BACKGROUND: Periodontitis, a chronic inflammatory disease, represents the primary cause of tooth loss in Chinese adults. Wilms tumor 1-associating protein (WTAP) is a key component of the N6-methyladenosine (m6A) methyltransferase complex, and has an unclear role in periodontitis pathogenesis, particularly concerning its regulatory functions in periodontal ligament stem cells (PDLSCs). METHODS: The target gene was identified through the GES260558 dataset and Genecards database. Gene expression was measured using reverse transcription-quantitative PCR (RT-qPCR) and western blot. Periodontitis-derived PDLSCs (P-PDLSCs) were isolated and identified by alkaline phosphatase (ALP) staining, oil red O staining, and flow cytometry. Malondialdehyde (MDA), superoxide dismutase (SOD), and reactive oxygen species (ROS) levels, γ-H2AX and SA-β-gal positive cells, and the expression of p53 and p16 were applied to reflect oxidative stress and cell senescence. Osteogenic differentiation was assessed by ALP activity, alizarin red S (ARS) staining, and related gene expression. The m6A-dependent regulation of tumor protein p53 binding protein 1 (TP53BP1) mRNA by WTAP was confirmed using methylated RNA immunoprecipitation (MeRIP), RNA immunoprecipitation (RIP), and Actinomycin D (Act D) assays. RESULTS: WTAP was identified as a candidate gene that was upregulated in periodontitis gingival tissues. Isolated P-PDLSCs retained normal multilineage differentiation potential.

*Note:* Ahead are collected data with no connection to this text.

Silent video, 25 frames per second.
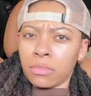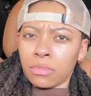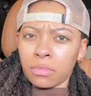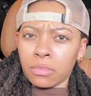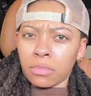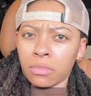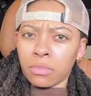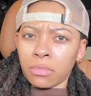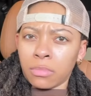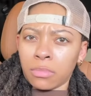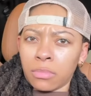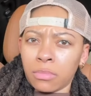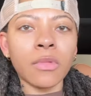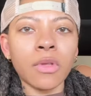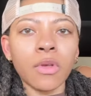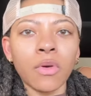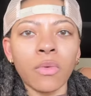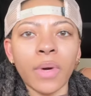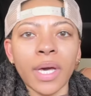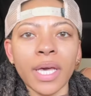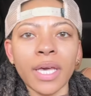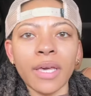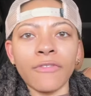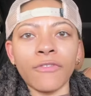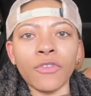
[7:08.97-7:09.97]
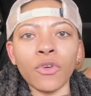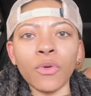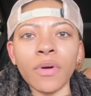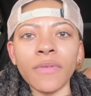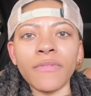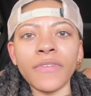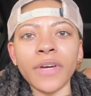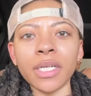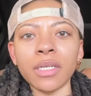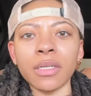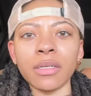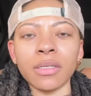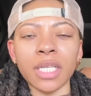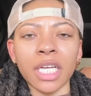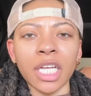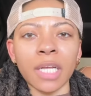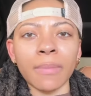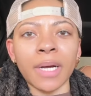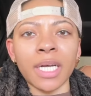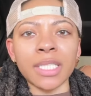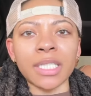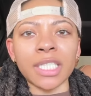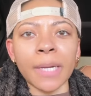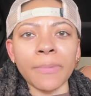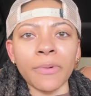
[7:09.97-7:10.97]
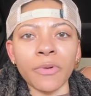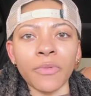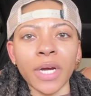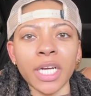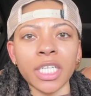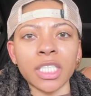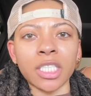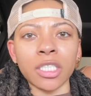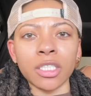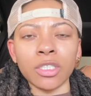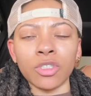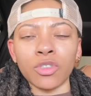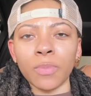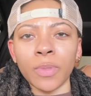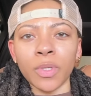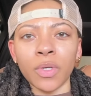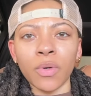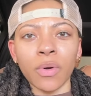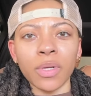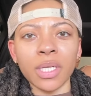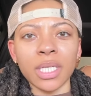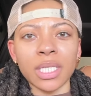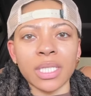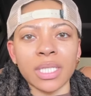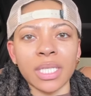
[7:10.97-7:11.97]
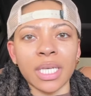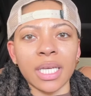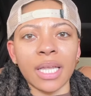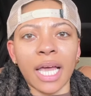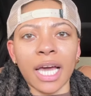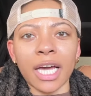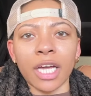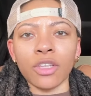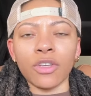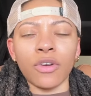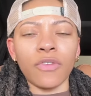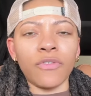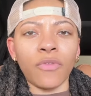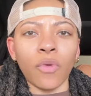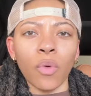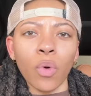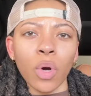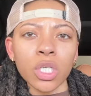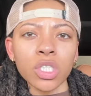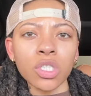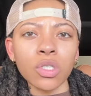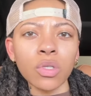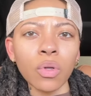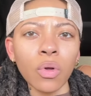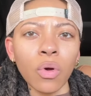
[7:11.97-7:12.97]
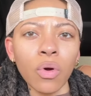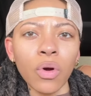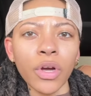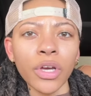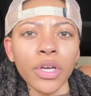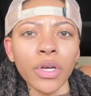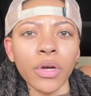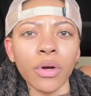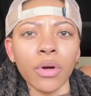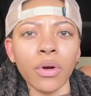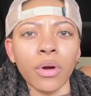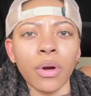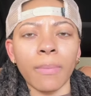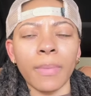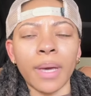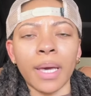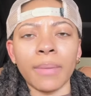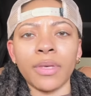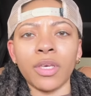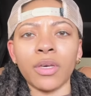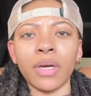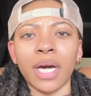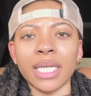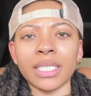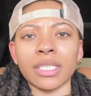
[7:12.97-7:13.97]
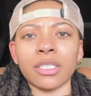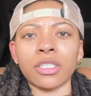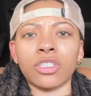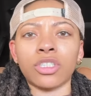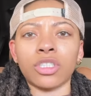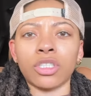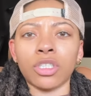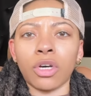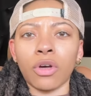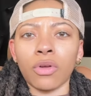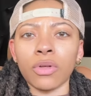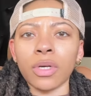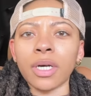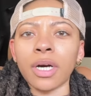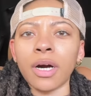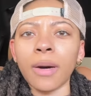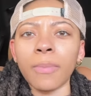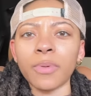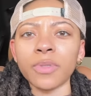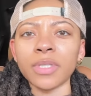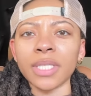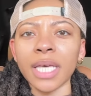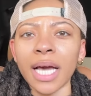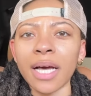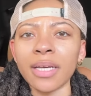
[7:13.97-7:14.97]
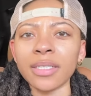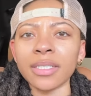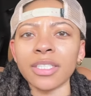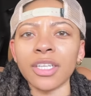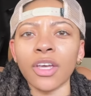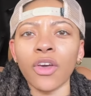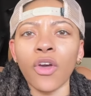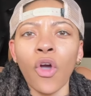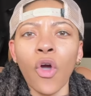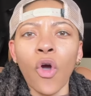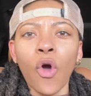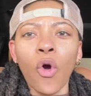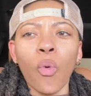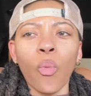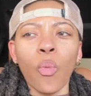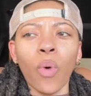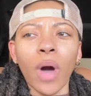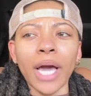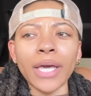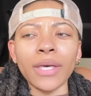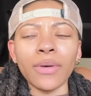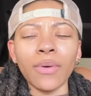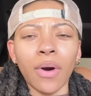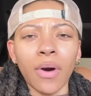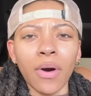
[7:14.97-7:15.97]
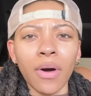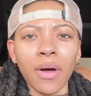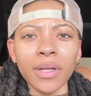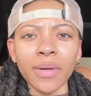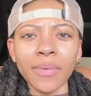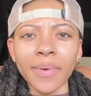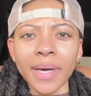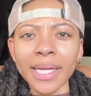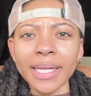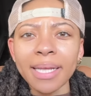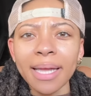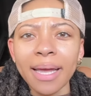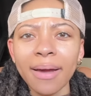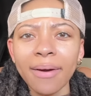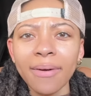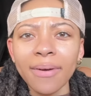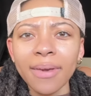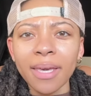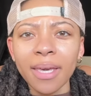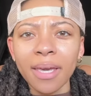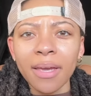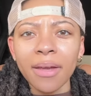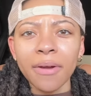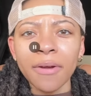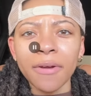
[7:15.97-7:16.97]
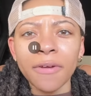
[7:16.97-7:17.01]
Mm. Wait, if you and Victor are thinking about separating, shouldn't you be going to see like a divorce lawyer, or maybe you guys should go to couples counseling? Why you all the way down here?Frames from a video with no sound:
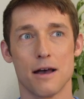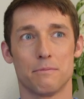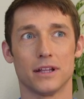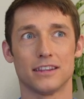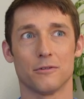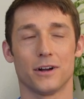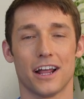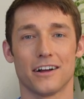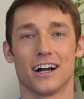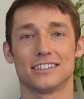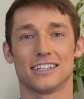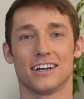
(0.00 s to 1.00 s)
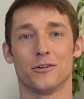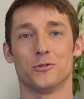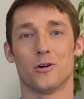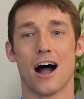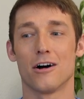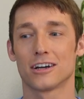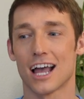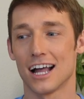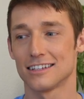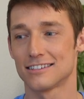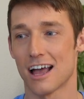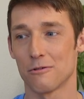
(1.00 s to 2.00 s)
But then when I got to
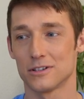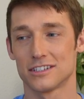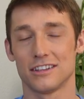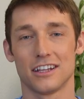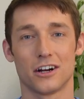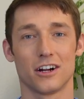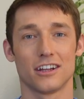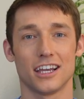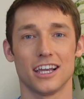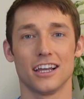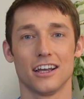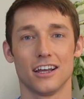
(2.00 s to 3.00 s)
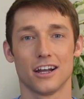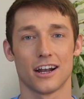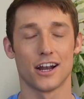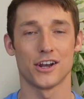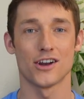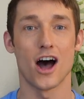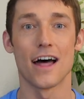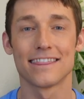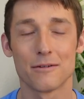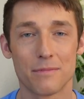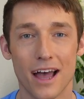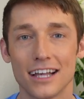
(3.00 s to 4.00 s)
Wildcats, I was literally not
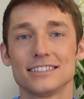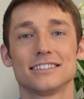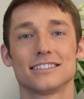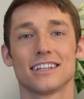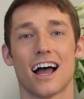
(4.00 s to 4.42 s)
the best.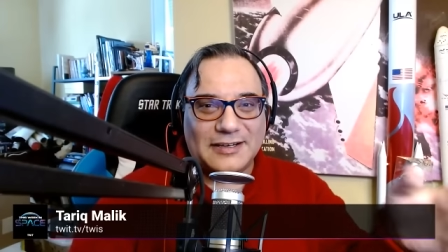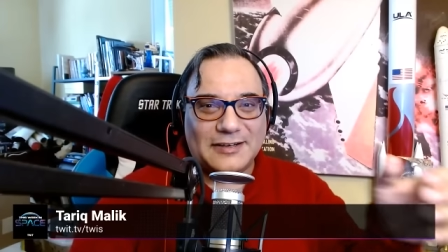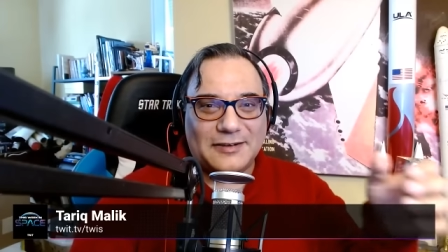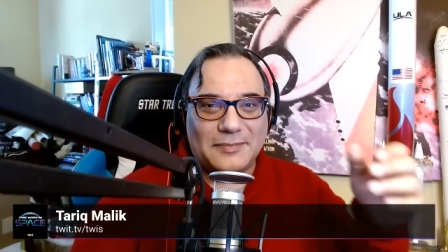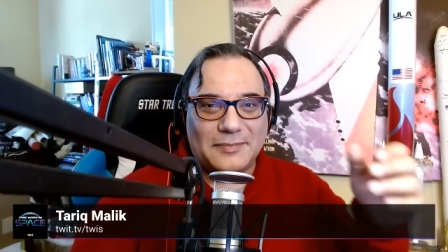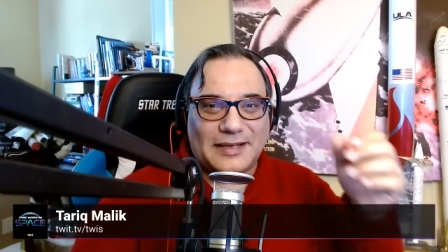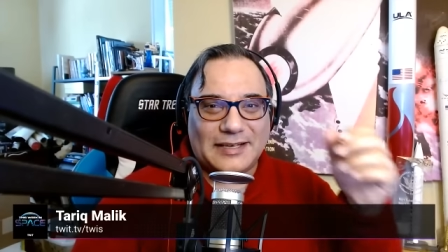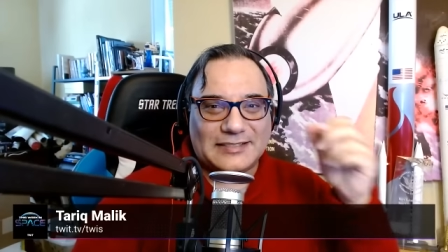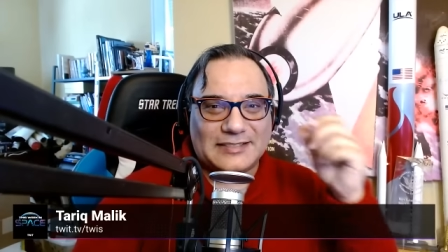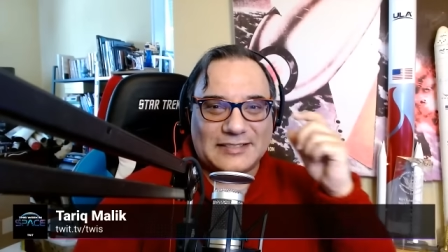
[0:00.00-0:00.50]

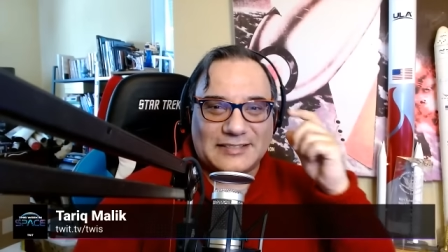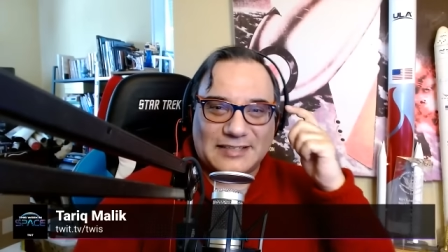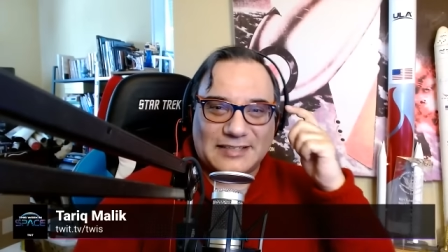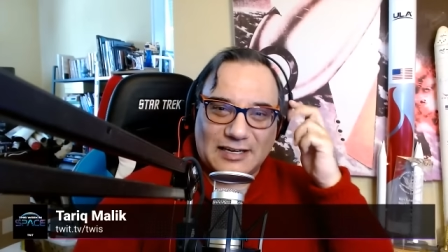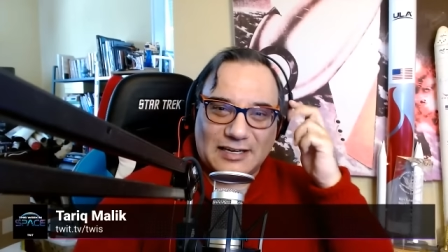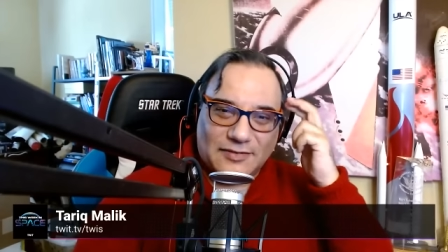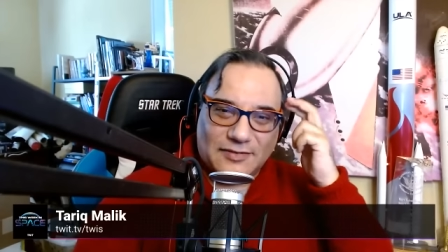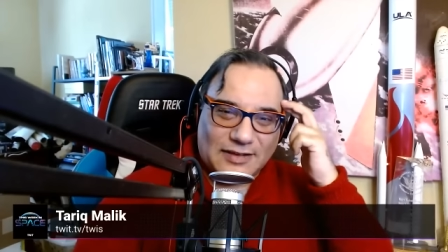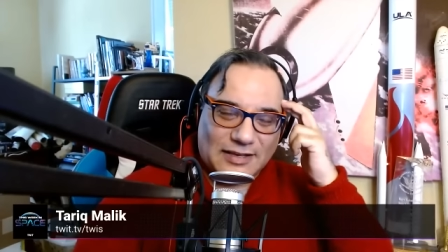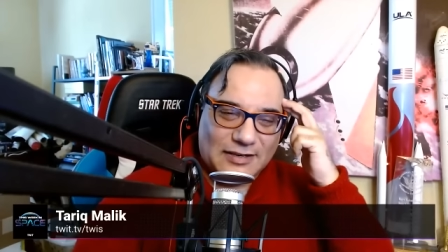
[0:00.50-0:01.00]
because it's
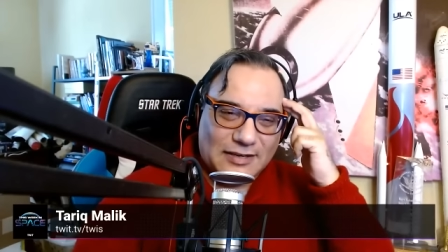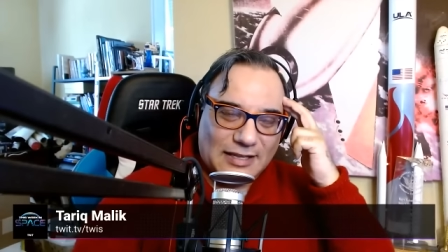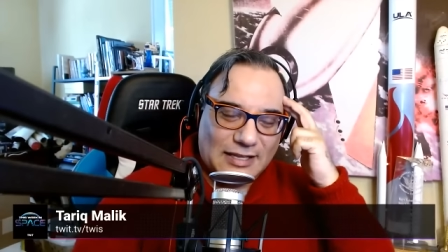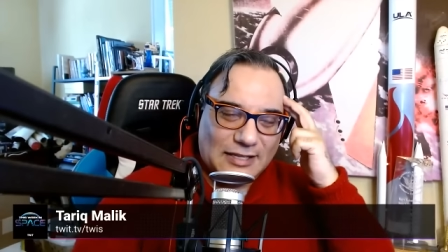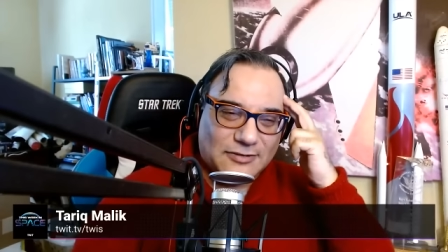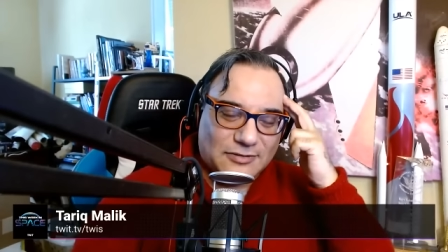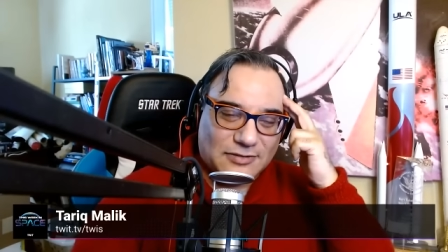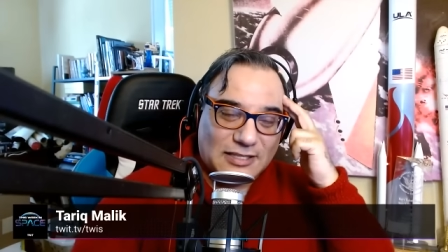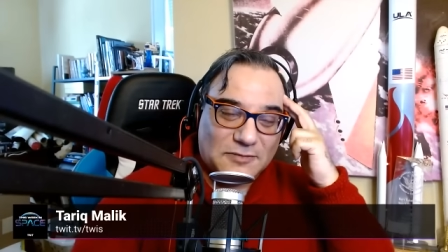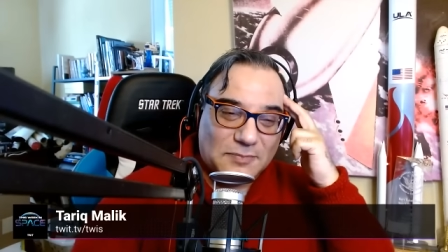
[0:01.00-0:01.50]
kind of like
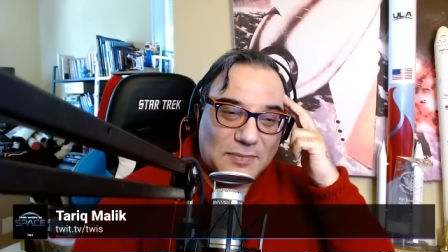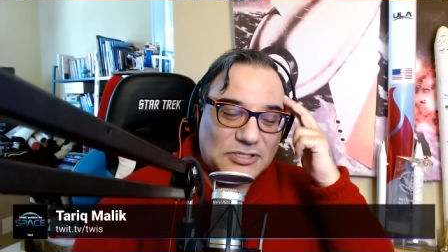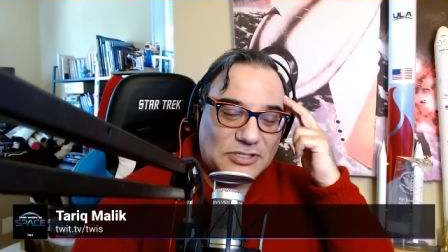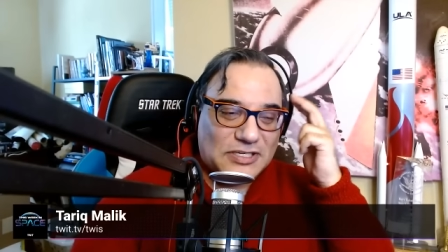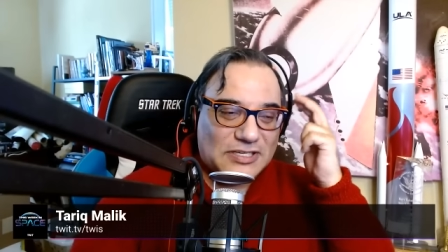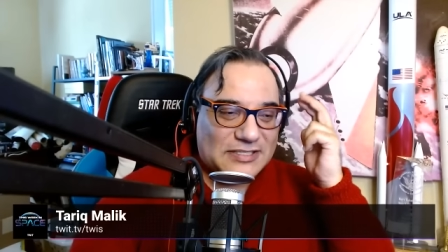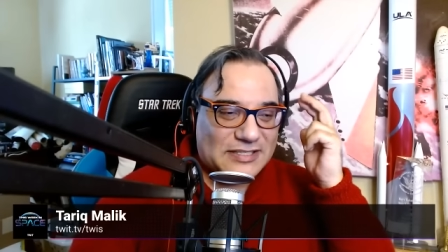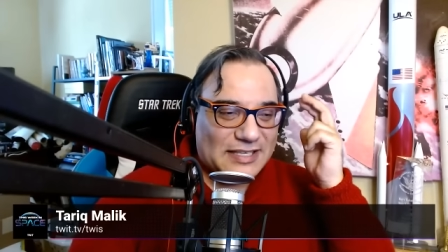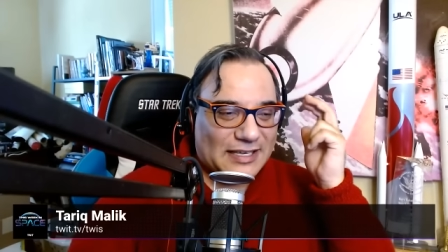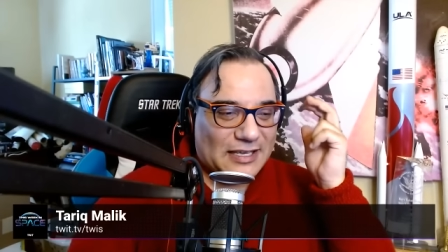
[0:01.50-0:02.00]
this
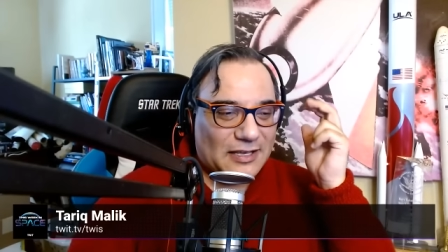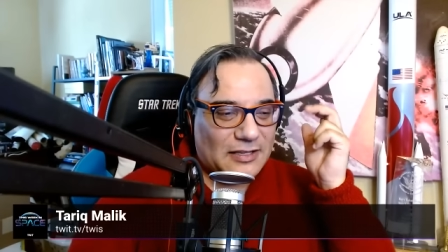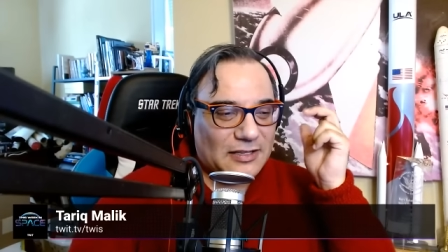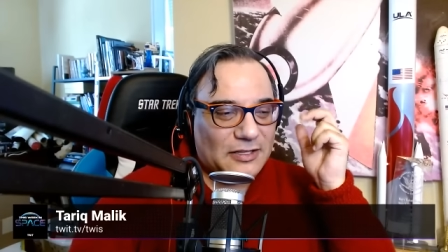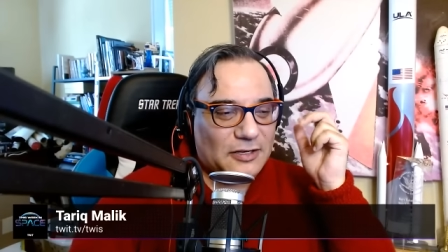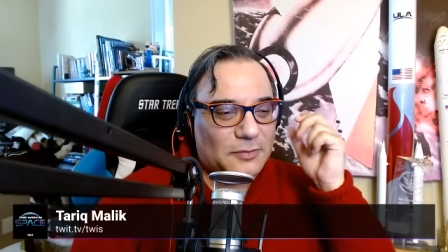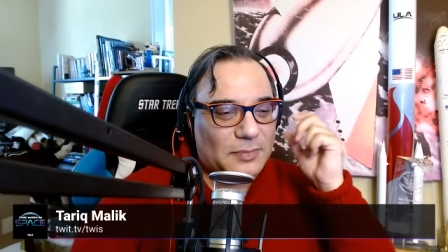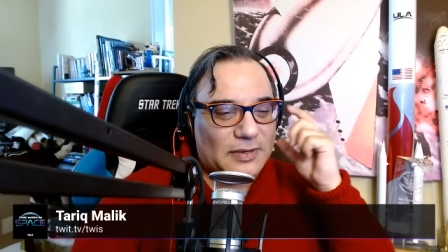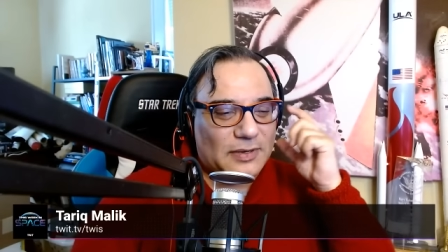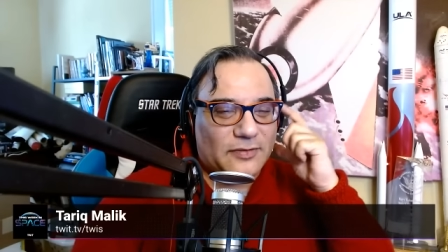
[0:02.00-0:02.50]
mission is like a
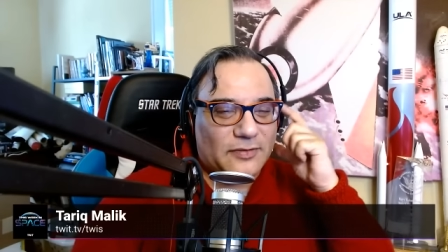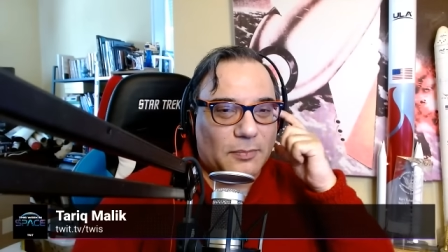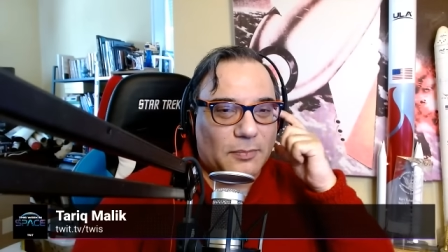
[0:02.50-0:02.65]
little bit of a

WTAP knockdown significantly reduced senescence and oxidative stress in P-PDLSCs while enhancing osteogenic differentiation. Mechanistically, WTAP mediated the m6A modification of TP53BP1 mRNA, and the effects of WTAP on P-PDLSC senescence, oxidative stress, and osteogenic differentiation were dependent on TP53BP1. CONCLUSION: The WTAP/TP53BP1 axis impairs periodontal tissue regeneration by promoting P-PDLSC senescence and suppressing osteogenic differentiation in an m6A-dependent manner, revealing a new cellular-level target for treating periodontitis.